Hello, so starting a new thread here. I ran anoth...
# help
j
Hello, so starting a new thread here. I ran another test, and it failed in the same spot in the bulk delete part of spark. This time, I up'd the size of the lakefs server to 4 vCpu's and 8GB of ram. The lakefs server looked really good this time. CPU usage maxed out at 43% (as opposed to pegged at 100% on all previous runs). The postgres db read/write latency were both under 5ms. The only thing i can think of to try at this point is to turn on that hadoop failure retry setting to try can recover from these bulk delete failures. I'd hate to do that though because that is potentially hiding the real problem.
a
I understand your reluctance to allow Spark jobs to succeed when they failed to clean up their mess. Until we resolve the issue with slowness of multiple uncommitted deletions, I am afraid we will need to suggest workarounds. I will however point out that Spark can generate lots of garbage on its object store; a production system does need to collect this garbage or to live with it. Here is one instance, a question on Microsoft Azure.
j
Hi, so i'm going to give it another go setting the mapreduce.fileoutputcommitter.failures.attempts to 100.
jumping lakefs 1
Sigh...setting:spark.sparkContext._jsc.hadoopConfiguration().set("mapreduce.fileoutputcommitter.failures.attempts", "100") did not fix the issue, it died in the same place.
stderr.gz,stdout.gz
i've got one more in me. going to set mapreduce.fileoutputcommitter.cleanup-failures.ignored to true. after this, i'm out of ideas.
well that went a little longer, but now the entire lakefs server went down and is unresponsive and the job failed.
stdout.gz,stderr.gz
lakefs server, rds monitoring, rds performance statistics respectively
Also, there were a lot of http 500's thrown this time.
the only thing i can't measure is the disk performance on the lakefs server. but it's a local ephemeral ssd, so it's writing as fast as it can.

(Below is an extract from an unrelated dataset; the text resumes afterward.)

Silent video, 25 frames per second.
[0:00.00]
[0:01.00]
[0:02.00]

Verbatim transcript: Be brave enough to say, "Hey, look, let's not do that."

but I imagine there's not a lot of local disk work
a
Hi Joe, Thanks for sending that data! Today is a holiday here, and I'll go over them tomorrow morning.
👍 1
i
@Joe M, looking at the logs it seems like there are a lot of errors like this one:
Copy code
Caused by: io.lakefs.hadoop.shade.sdk.ApiException: Message: Unauthorized
HTTP response code: 401
HTTP response body: {"message":"error authenticating request"}
assuming you didn’t change anything with lakeFS IAM or the job creds, this is pretty odd. Can you share the lakeFS server logs during the run?
j
yeah i didn't not change anything. I'm the code is just sitting there running the spark partition command (and another thread is in a loop, committing periodically)
I'll pull the server logs.
but like i said, the server was completely unresponsive so that be a red herring cuz something timed out during the auth check of a particular call.
👍 1
i
Can you share the server configuration too?
j
000000.gz,config.yaml
fyi, in the lakefs server startup shell script, I'm adding the auth information via environment variables: export LAKEFS_AUTH_ENCRYPT_SECRET_KEY="${serverHash}" export LAKEFS_DATABASE_POSTGRES_CONNECTION_STRING="postgres://${postgresUsername}:${postgresPassword}@${postgresHost}:${postgresPort}/postgres"

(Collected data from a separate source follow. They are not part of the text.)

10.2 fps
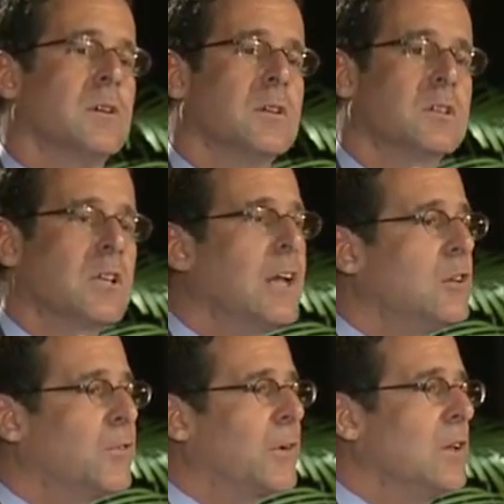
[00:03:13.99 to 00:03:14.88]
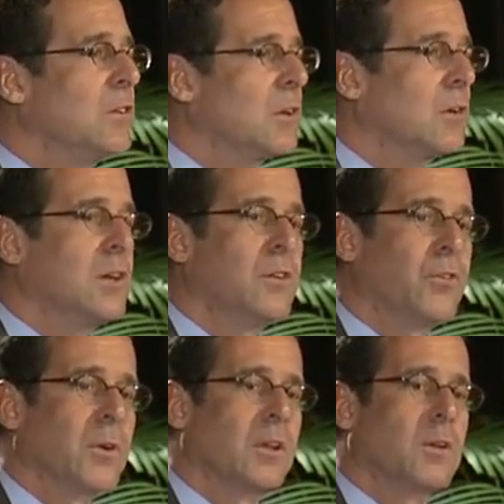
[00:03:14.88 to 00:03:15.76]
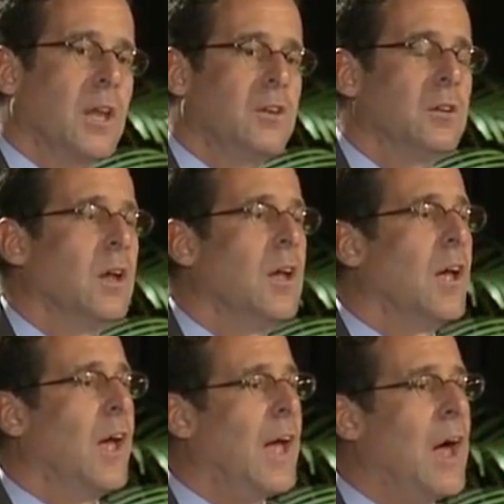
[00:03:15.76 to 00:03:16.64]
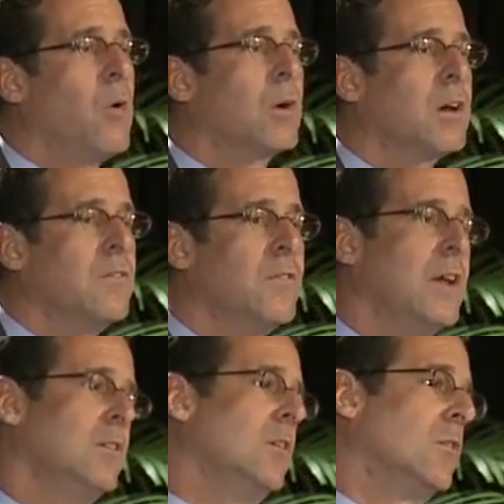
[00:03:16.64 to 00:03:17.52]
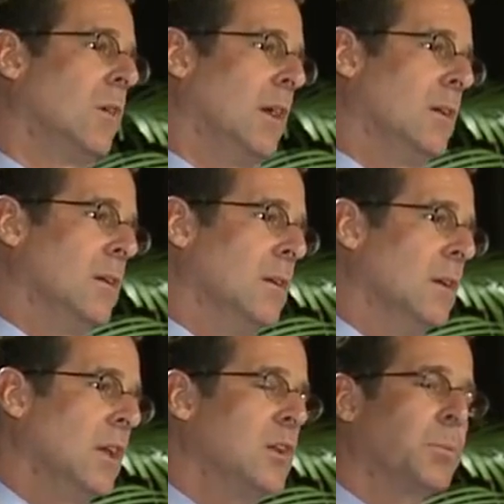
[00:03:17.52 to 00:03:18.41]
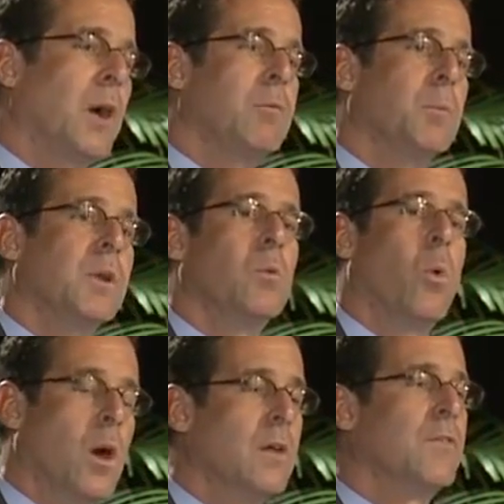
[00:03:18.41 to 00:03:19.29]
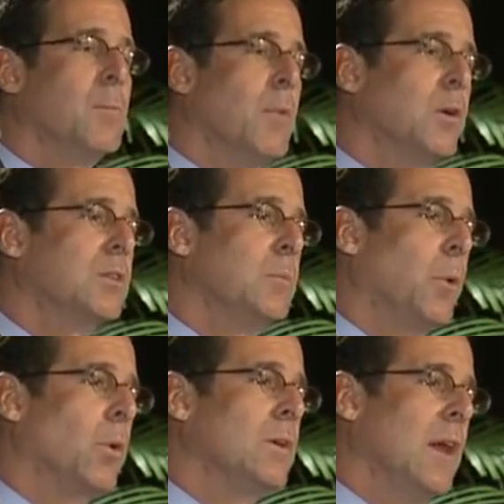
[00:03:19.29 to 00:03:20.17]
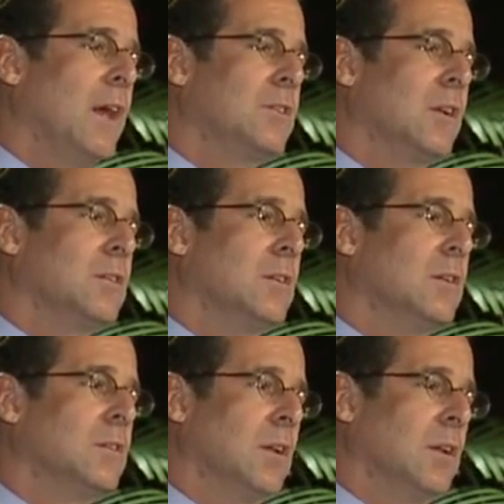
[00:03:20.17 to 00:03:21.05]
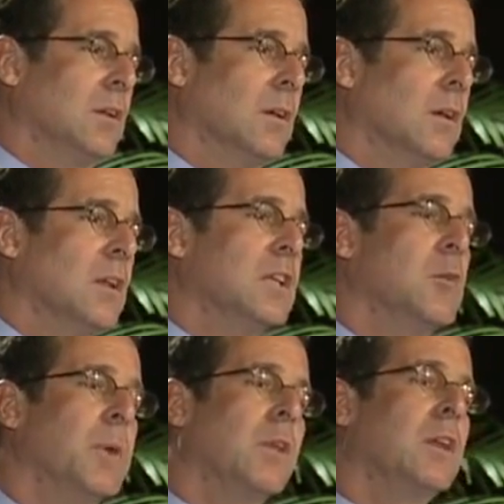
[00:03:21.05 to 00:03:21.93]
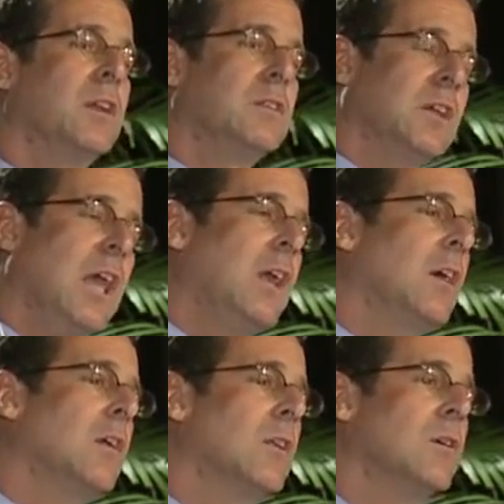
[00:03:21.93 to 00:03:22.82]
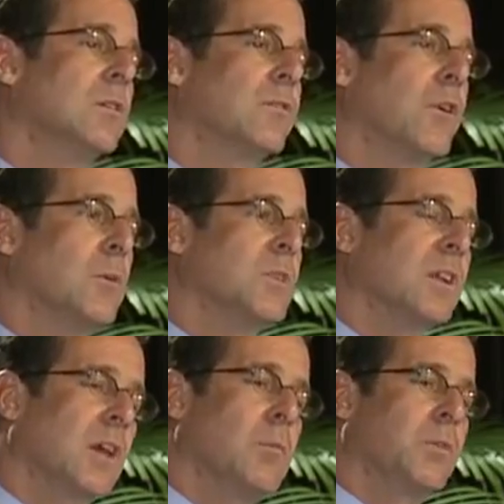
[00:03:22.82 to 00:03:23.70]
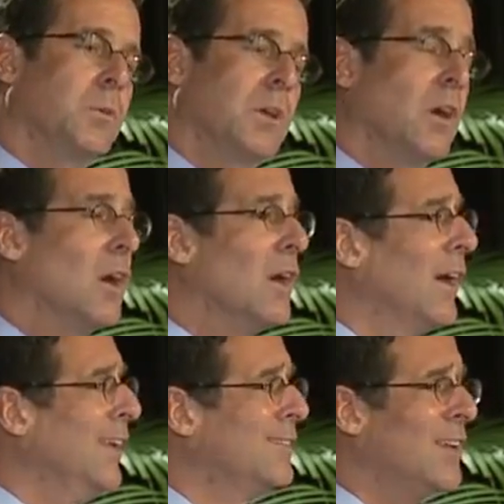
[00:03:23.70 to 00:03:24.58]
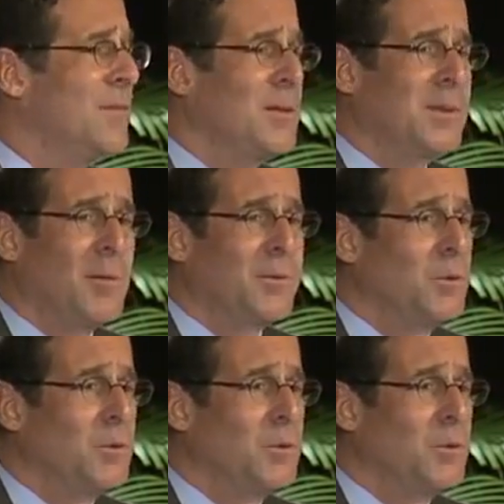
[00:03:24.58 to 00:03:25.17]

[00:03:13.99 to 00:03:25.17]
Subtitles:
sites for consideration for relocation. Our convention trade is probably one of the most important assets in this city. The ability to take those firms that come through here, and some of them come through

those are coming from secrets manager secrets.
also, in the config.yaml, the REGION is getting replaced with the aws region in the startup script.
i
Few observations: 1. It seems like lakeFS is receiving a signal to exit from the controller. Do you know why ECS stopped lakeFS? health checks?
Copy code
2024-06-11T17:52:03.210Z received SIGTERM
2024-06-11T17:52:03.210Z sending SIGINT to LakeFS process: 68
2024-06-11T17:52:03.210Z waiting for lakefs to shutdown
2024-06-11T17:52:03.210Z Shutting down...

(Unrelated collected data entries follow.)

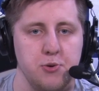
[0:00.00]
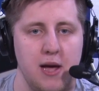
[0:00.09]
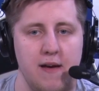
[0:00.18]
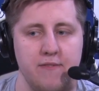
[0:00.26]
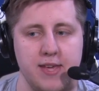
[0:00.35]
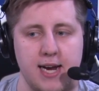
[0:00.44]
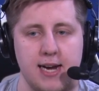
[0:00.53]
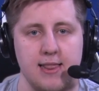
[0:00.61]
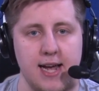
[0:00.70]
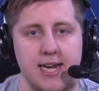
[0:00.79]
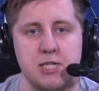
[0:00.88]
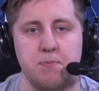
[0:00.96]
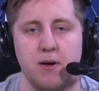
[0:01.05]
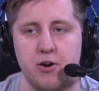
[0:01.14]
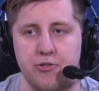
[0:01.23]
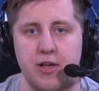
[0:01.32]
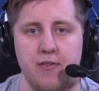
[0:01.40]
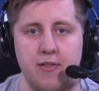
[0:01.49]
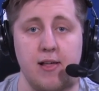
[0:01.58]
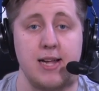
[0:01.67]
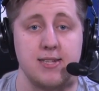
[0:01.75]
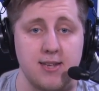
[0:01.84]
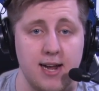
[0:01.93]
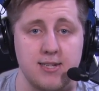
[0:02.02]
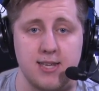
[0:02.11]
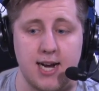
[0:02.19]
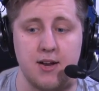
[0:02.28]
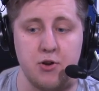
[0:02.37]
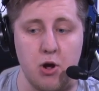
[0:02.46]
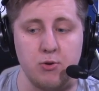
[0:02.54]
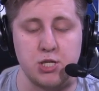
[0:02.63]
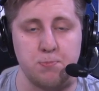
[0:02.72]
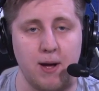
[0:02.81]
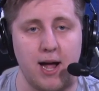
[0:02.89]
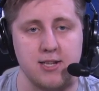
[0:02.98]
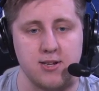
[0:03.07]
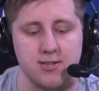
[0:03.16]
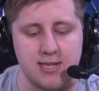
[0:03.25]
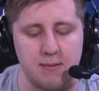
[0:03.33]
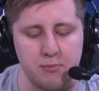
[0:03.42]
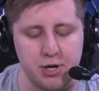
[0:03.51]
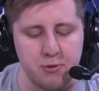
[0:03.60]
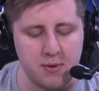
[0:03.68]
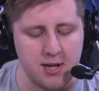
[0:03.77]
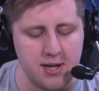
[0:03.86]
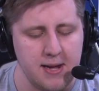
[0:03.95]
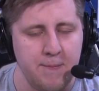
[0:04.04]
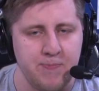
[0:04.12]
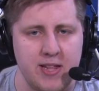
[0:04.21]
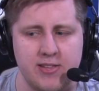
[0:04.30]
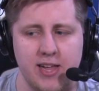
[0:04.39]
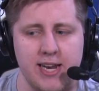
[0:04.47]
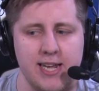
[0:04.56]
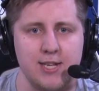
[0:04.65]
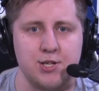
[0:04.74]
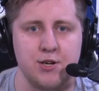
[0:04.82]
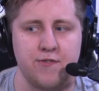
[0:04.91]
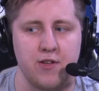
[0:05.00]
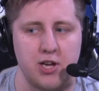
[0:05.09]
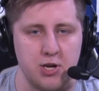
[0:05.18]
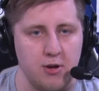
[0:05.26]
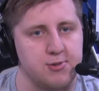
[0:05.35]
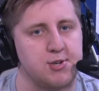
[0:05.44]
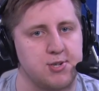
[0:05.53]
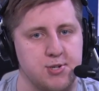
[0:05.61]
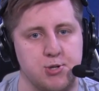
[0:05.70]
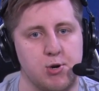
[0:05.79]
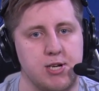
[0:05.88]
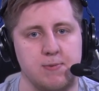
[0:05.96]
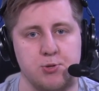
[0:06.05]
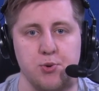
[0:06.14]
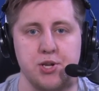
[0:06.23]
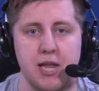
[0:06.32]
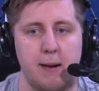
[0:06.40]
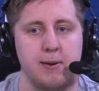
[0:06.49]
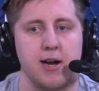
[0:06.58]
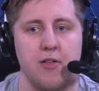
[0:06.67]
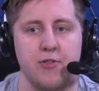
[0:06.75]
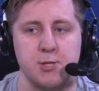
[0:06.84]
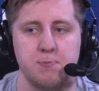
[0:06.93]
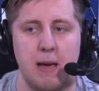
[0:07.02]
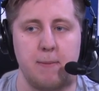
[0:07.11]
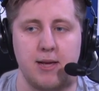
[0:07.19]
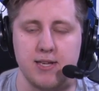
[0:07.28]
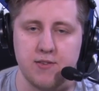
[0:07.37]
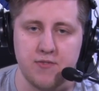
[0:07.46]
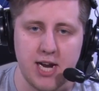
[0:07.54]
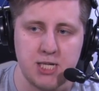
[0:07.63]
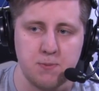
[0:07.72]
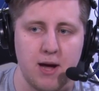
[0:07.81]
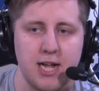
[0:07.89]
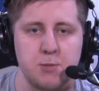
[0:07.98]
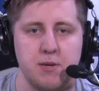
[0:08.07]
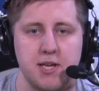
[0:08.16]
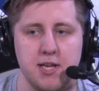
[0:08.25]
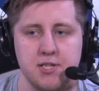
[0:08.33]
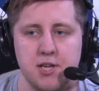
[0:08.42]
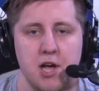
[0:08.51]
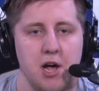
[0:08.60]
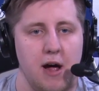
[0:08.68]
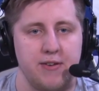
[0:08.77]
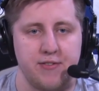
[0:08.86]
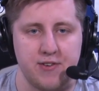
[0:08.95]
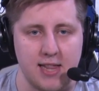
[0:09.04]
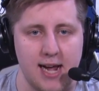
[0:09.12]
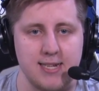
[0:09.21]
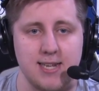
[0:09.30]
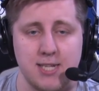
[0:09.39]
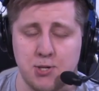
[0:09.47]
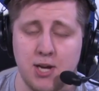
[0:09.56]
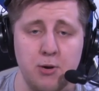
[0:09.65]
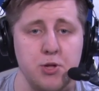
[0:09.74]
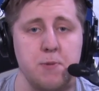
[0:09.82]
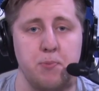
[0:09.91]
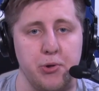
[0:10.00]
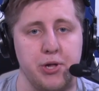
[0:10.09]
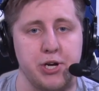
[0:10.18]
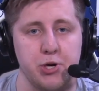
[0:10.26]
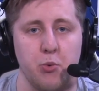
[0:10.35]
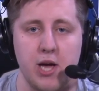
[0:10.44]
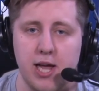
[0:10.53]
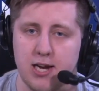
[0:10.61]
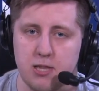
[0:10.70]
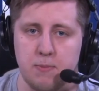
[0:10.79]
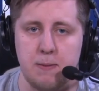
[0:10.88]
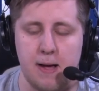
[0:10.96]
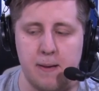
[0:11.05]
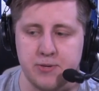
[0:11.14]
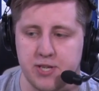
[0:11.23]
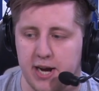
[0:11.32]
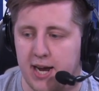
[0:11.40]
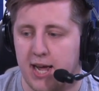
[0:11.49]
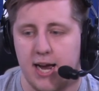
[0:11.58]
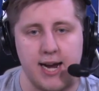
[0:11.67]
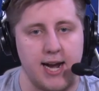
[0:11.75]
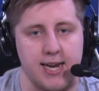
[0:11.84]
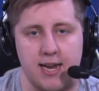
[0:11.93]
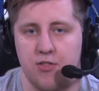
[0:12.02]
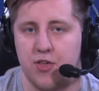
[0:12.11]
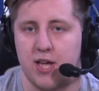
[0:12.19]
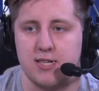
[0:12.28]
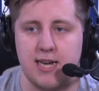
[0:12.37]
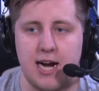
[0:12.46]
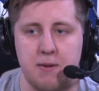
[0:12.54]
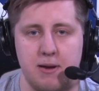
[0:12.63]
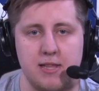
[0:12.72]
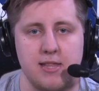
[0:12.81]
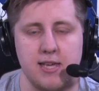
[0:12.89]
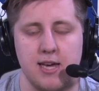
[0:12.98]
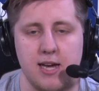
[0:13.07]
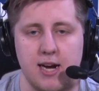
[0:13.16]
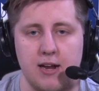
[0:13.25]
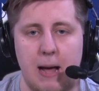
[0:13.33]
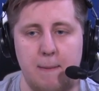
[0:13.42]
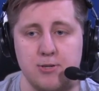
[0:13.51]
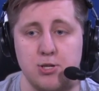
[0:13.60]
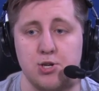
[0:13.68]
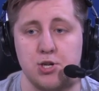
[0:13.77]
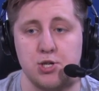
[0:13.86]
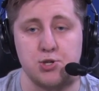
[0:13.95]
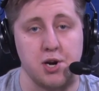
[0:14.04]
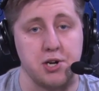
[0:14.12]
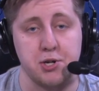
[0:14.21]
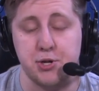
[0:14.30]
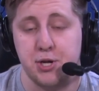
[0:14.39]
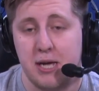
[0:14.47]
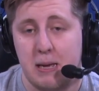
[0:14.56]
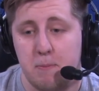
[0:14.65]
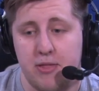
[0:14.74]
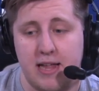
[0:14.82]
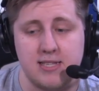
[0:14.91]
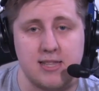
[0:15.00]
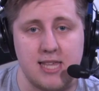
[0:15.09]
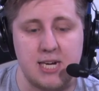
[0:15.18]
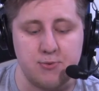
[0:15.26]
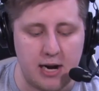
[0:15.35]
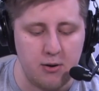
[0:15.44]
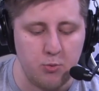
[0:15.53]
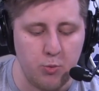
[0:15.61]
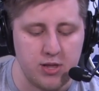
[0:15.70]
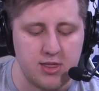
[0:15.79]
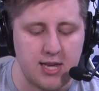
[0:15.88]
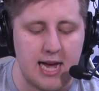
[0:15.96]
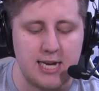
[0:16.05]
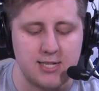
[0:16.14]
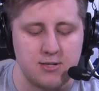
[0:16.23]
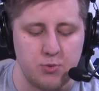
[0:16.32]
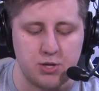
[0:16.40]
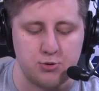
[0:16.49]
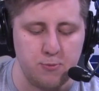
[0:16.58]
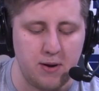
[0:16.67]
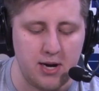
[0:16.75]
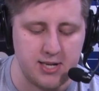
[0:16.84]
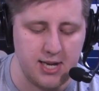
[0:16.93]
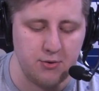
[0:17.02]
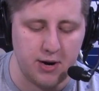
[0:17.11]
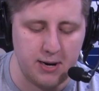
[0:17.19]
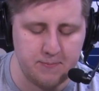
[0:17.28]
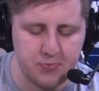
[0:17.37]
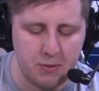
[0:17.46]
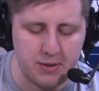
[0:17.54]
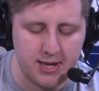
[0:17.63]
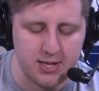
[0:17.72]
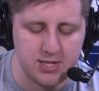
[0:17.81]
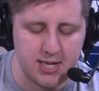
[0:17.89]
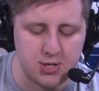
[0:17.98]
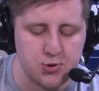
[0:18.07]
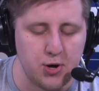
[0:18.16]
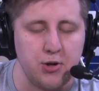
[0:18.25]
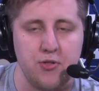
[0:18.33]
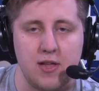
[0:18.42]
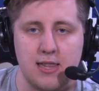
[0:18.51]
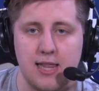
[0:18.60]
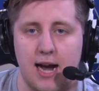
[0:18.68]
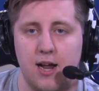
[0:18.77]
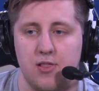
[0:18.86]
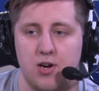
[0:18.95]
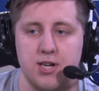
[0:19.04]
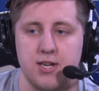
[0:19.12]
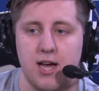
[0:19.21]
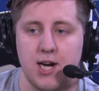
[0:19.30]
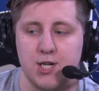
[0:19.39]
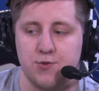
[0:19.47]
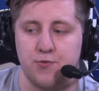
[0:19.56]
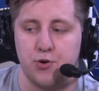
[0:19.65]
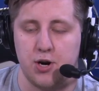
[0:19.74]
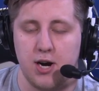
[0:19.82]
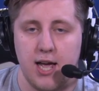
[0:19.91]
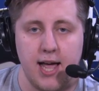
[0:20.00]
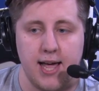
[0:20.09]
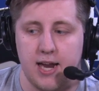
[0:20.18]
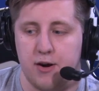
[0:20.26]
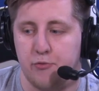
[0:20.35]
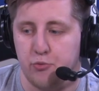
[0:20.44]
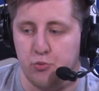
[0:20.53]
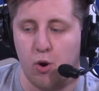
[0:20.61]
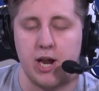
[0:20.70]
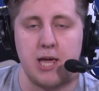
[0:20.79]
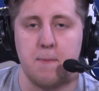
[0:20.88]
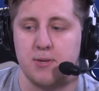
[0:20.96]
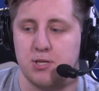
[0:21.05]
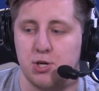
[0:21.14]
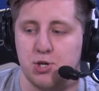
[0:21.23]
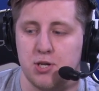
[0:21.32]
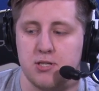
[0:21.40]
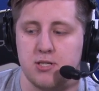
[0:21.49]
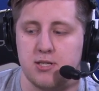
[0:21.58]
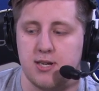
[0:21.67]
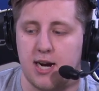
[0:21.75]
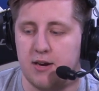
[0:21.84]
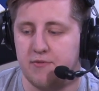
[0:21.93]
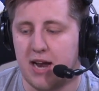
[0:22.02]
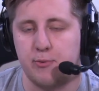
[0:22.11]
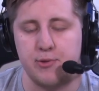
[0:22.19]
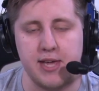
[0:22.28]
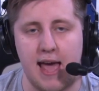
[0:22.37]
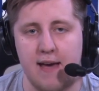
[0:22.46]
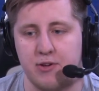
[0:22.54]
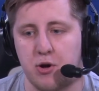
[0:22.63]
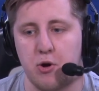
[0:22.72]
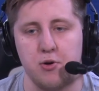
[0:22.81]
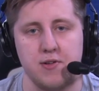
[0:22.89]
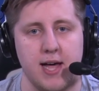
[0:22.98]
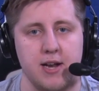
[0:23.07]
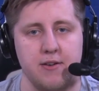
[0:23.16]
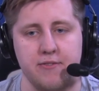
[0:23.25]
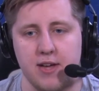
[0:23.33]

have the kind of line spot or the, the line sights, the kind of known spots on Sainte Marie du Mont. It's a lot easier for like known search and destroy teams to really dominate on this map because of nade spots, because of different line sets. You kind of really bully your way into the B bomb site, kind of get things down and make the uh, kind of opposition struggle. But that's the thing, right? With the guys with the group on Yi, right? because they struggled a lot on London Docks for kind of running in positions, kind of not really having a whole lot of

2024-06-11T17:52:03.222Z lakefs still running, waiting...
2. With the data we see I lean towards the number of connections to the DBs. If you want to experiment with non-HA setup, I think you should increase the number of open connections to postgres which defaults to 25. What’s the max amount your postgres can handle? I would try at least 100 and see where it takes you.
j
after i terminated the emr cluster that was doing the partitioning (because the box became unresponsive), i shut down the lakefs server ecs task. so that would have been after everything failed and became unresponsive.
once the emr cluster completely terminated, the lakefs UI eventually did start to respond again before i shut it down.
ok, i can try up'ing the db connection count.
what is the correct yaml format for the database.postgres.max_open_connections field? It says the type is duration, but what does that mean in yaml? connection_max_lifetime: 3h or connection_max_lifetime: "3h"
looks like the former worked
i
It would be something like:
Copy code
listen_address: "0.0.0.0:8000"

database:
  type: "postgres"
  postgres:
    max_open_connections: 100

logging:
  format: text
  level: INFO
  output: "-"

blockstore:
  type: s3
  s3:
    region: __REGION__
j
from the log: database.postgres.connection_max_lifetime=3h0m0s
i
I guess changing
connection_max_lifetime
is worth a shot too
although every 5m should be okay too
j
yeah, i'm thinking any millisecond we can save by not having to reconnect is better. since the majority of this operation happens over 2 hours, i'd rather not have the connections reopened.
anyway, i'm getting setup to rerun this now, i'll let you know how it goes.
I need to check the postgres side and see if it has a max connections limit configured and if so, make sure that exceeds the client value of 100 i set.
argh, i just saw this while i was in RDS. this recommendation was generated after the last test when i set the ignore cleanup failures to true
image.png
I'm not sure why the fileoutputcommitter retry cleanup failures setting had no effect.
the stack trace showed the connection exception thrown from your lakefs code was called by the FileOutputComitter class, so it should have caught it and retried.
then again, maybe it did retry and failed for the 100 times i gave it...and so it still wound up failing.